Give back exactly the lines from the one that holds "Video frames at" through the final line of the data; omit the pictures and add nothing.

◇ ◇ ◇ ◇ ◇ ◇ ◇

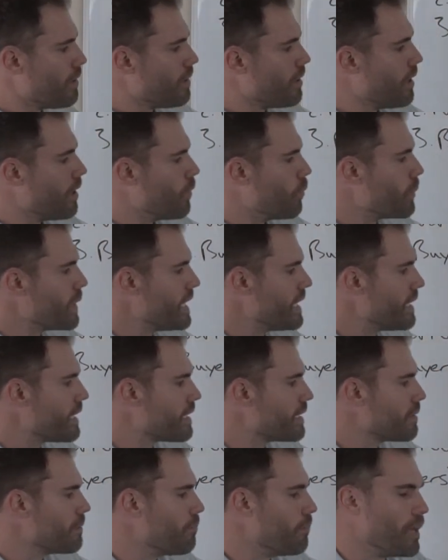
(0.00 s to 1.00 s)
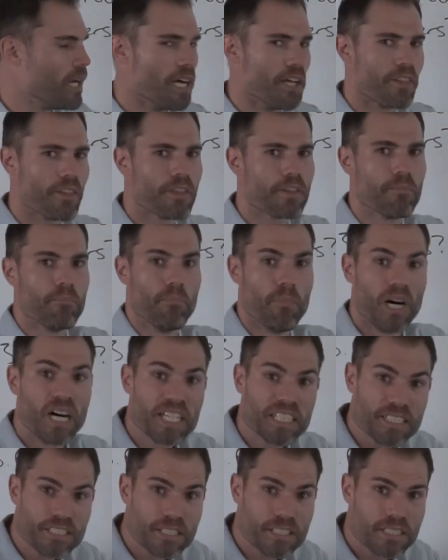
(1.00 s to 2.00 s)
a week,
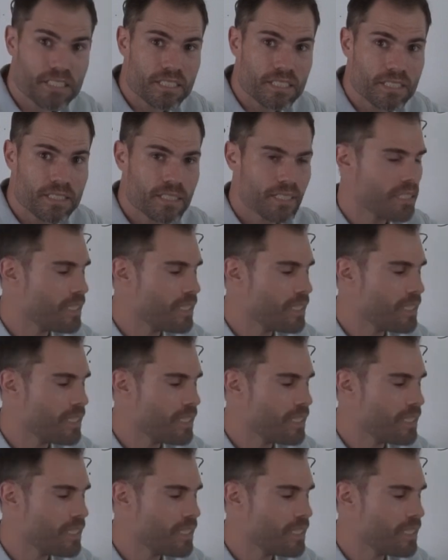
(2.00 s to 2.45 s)
months,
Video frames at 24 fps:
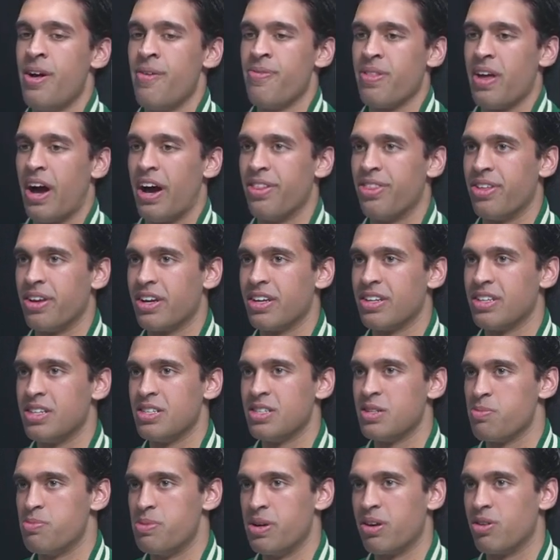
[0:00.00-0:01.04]
I think it is
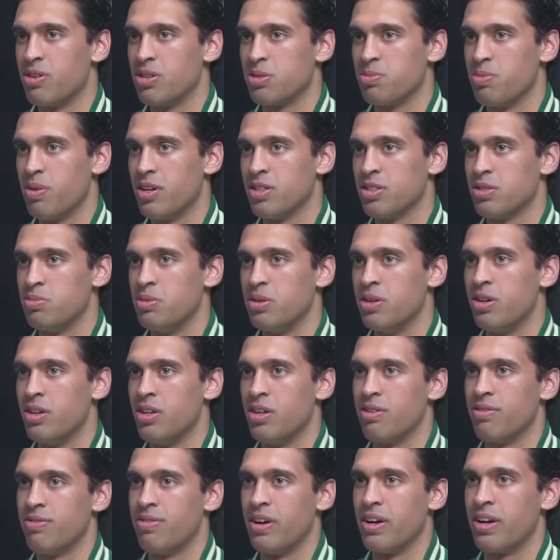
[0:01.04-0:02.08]
a big responsibility
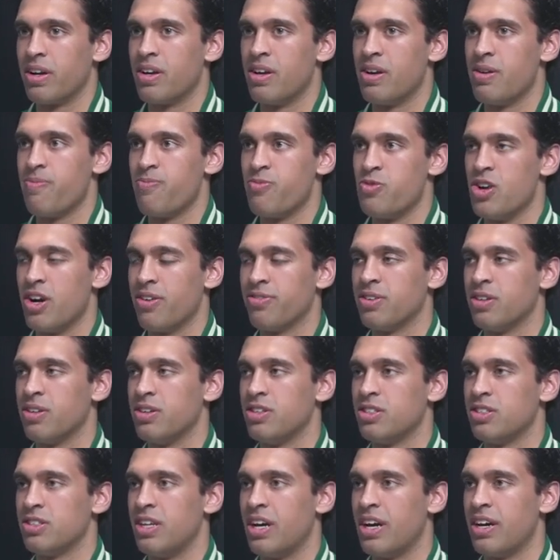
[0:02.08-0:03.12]
of like you have to
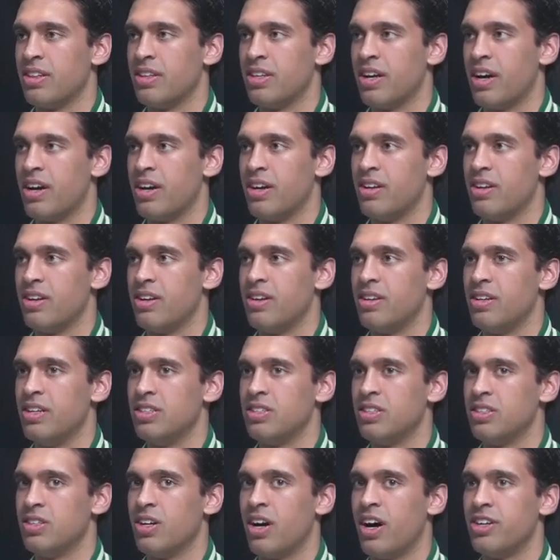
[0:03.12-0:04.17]
understand that this
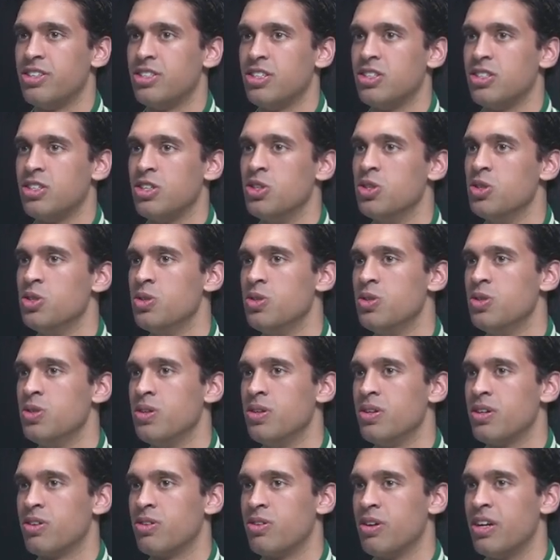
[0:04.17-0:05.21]
is not just you
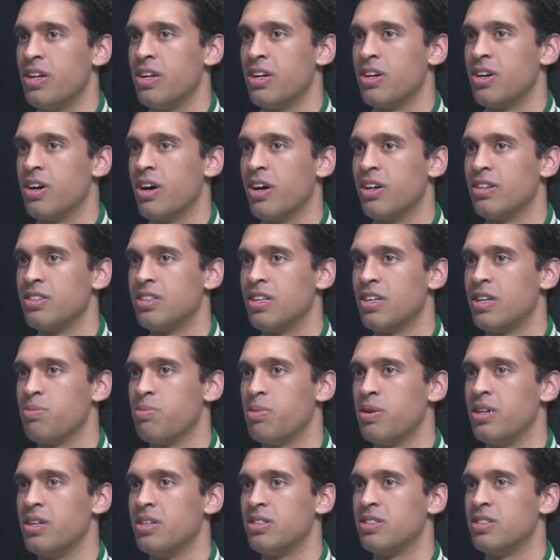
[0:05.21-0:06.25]
creating content,
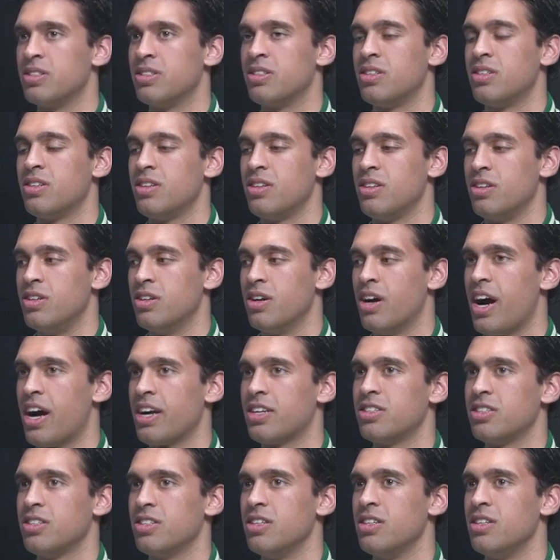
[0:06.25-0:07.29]
but it's what you're, you're
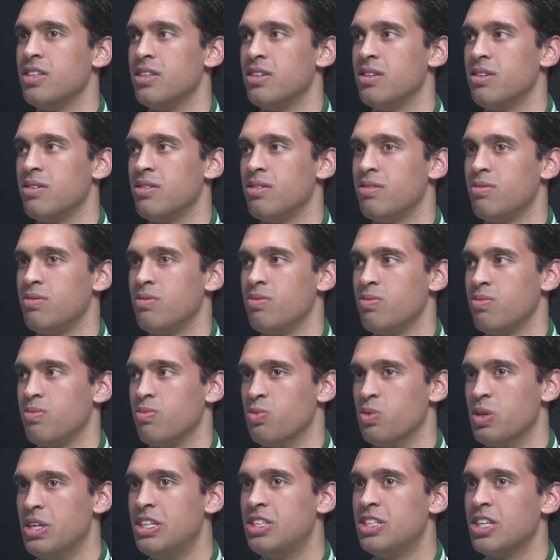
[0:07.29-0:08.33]
actually yep.
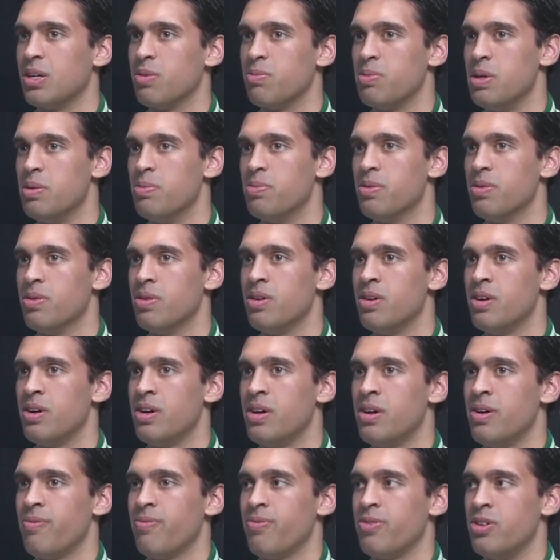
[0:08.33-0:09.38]
reaching people. Yep,
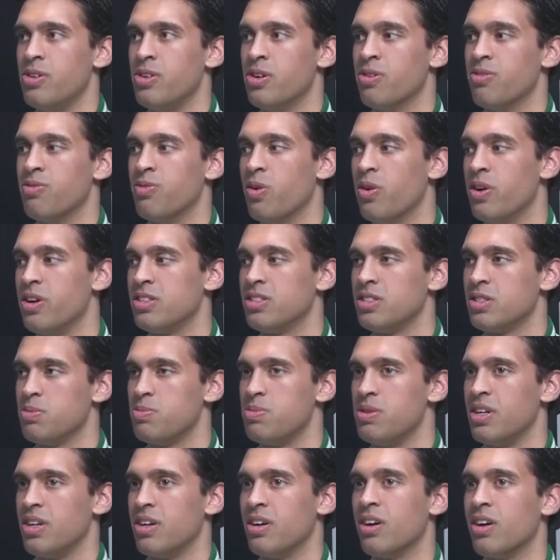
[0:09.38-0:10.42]
your voice is
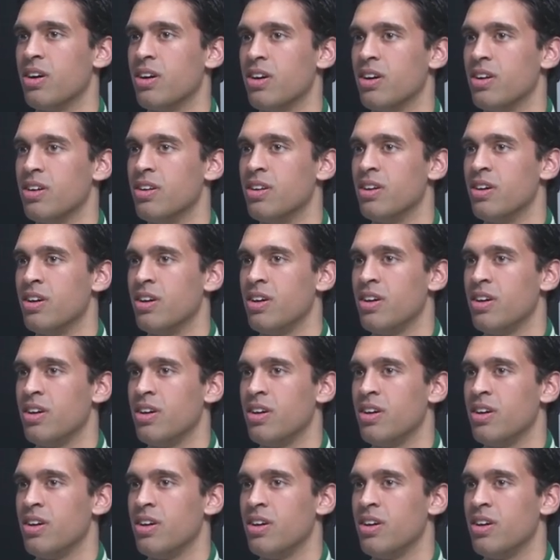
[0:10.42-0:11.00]
being heard.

◇ ◇ ◇ ◇ ◇ ◇ ◇

**Answer space**
Video frames at 24 fps:
[0:00.00-0:01.04]
I think it is
[0:01.04-0:02.08]
a big responsibility
[0:02.08-0:03.12]
of like you have to
[0:03.12-0:04.17]
understand that this
[0:04.17-0:05.21]
is not just you
[0:05.21-0:06.25]
creating content,
[0:06.25-0:07.29]
but it's what you're, you're
[0:07.29-0:08.33]
actually yep.
[0:08.33-0:09.38]
reaching people. Yep,
[0:09.38-0:10.42]
your voice is
[0:10.42-0:11.00]
being heard.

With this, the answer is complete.